[Stored data entries]
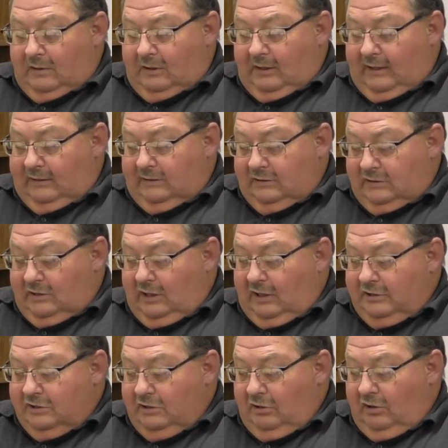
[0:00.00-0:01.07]
had
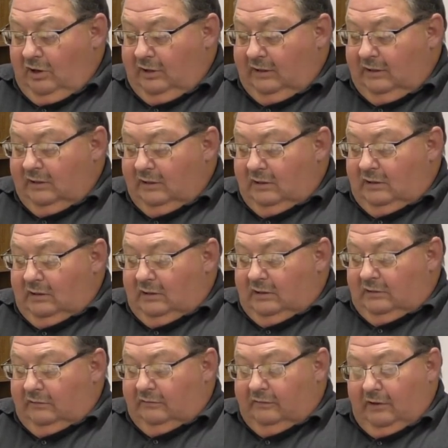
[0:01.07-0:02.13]
discussion on it.
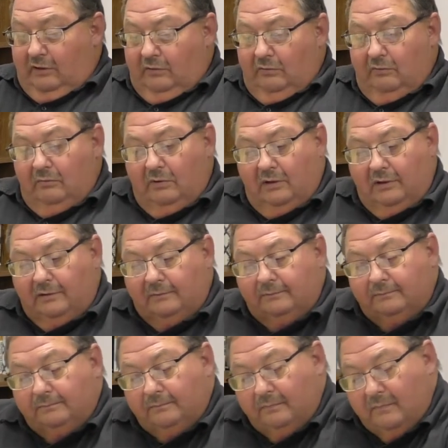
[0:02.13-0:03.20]
So
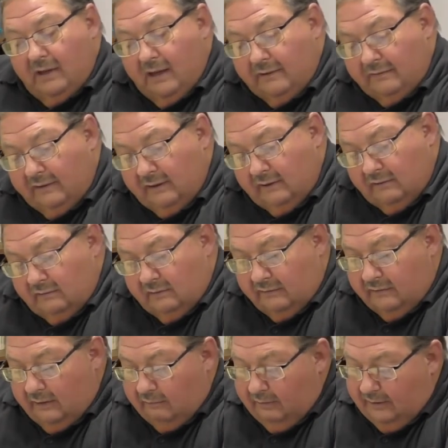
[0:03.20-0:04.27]
I
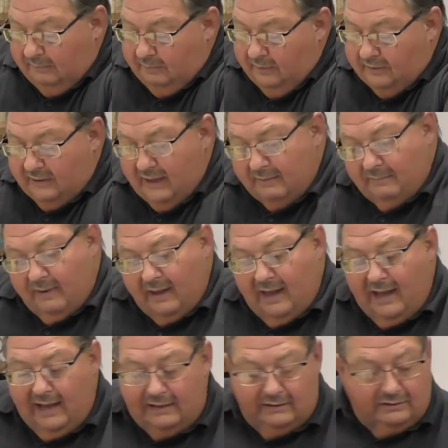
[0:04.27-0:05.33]
think we can put that
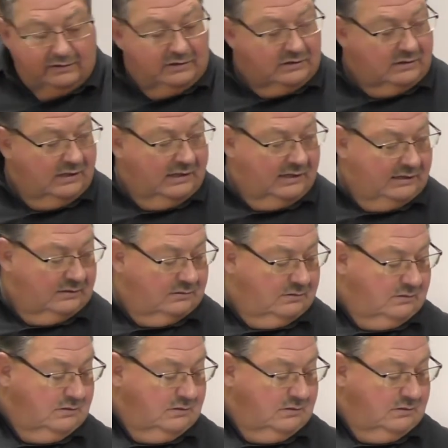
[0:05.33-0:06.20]
behind us and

■ **INSTRUCTIONS TO FOLLOW**
Word-for-word repeat, images excluded: return all the data.

■ **EXERCISE SOLUTION**
[0:00.00-0:01.07]
had
[0:01.07-0:02.13]
discussion on it.
[0:02.13-0:03.20]
So
[0:03.20-0:04.27]
I
[0:04.27-0:05.33]
think we can put that
[0:05.33-0:06.20]
behind us and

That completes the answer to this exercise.